Exercise instructions: Every line of the listing below is to be duplicated exactly, with the pictures left out.

####################

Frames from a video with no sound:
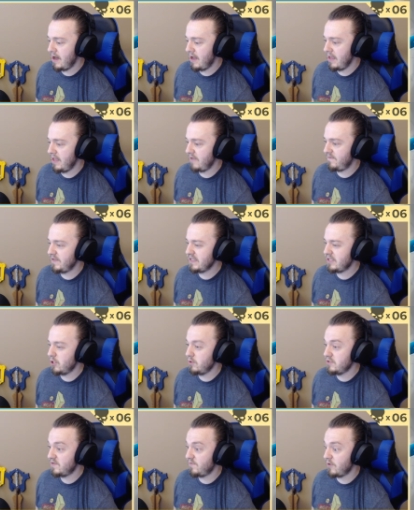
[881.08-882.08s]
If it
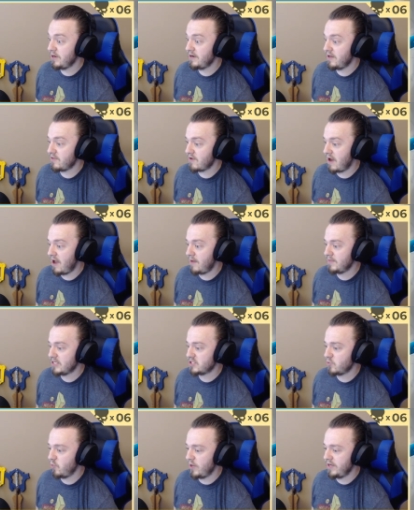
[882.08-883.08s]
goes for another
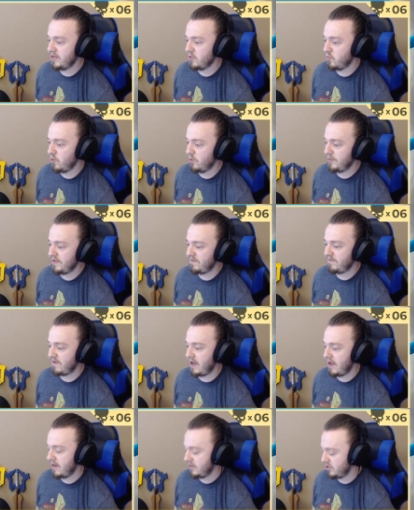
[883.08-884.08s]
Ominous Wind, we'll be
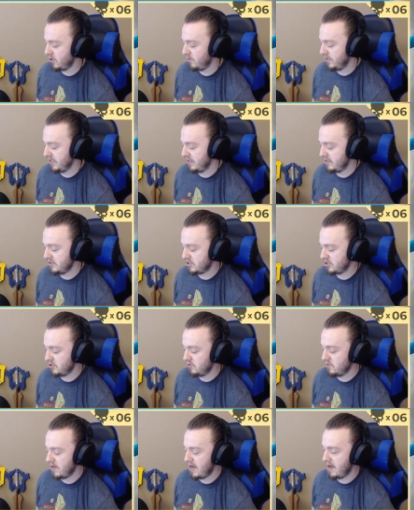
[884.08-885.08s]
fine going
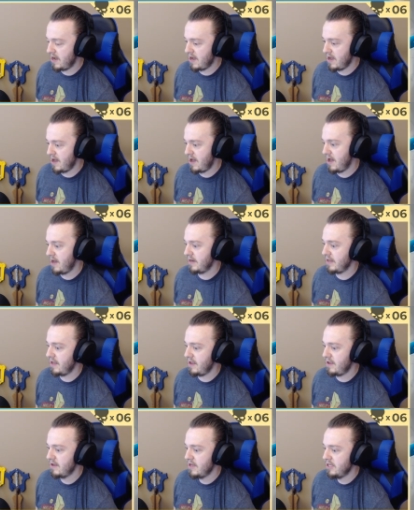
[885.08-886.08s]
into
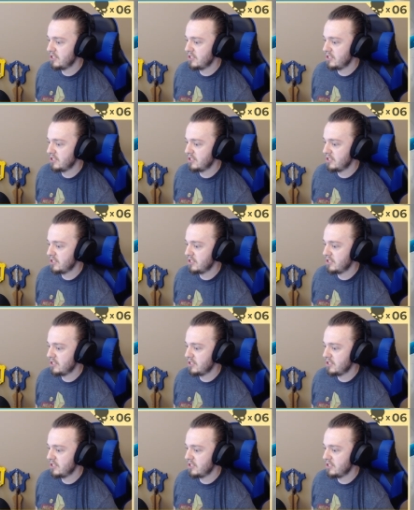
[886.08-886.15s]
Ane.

####################

Exercise response:
Frames from a video with no sound:
[881.08-882.08s]
If it
[882.08-883.08s]
goes for another
[883.08-884.08s]
Ominous Wind, we'll be
[884.08-885.08s]
fine going
[885.08-886.08s]
into
[886.08-886.15s]
Ane.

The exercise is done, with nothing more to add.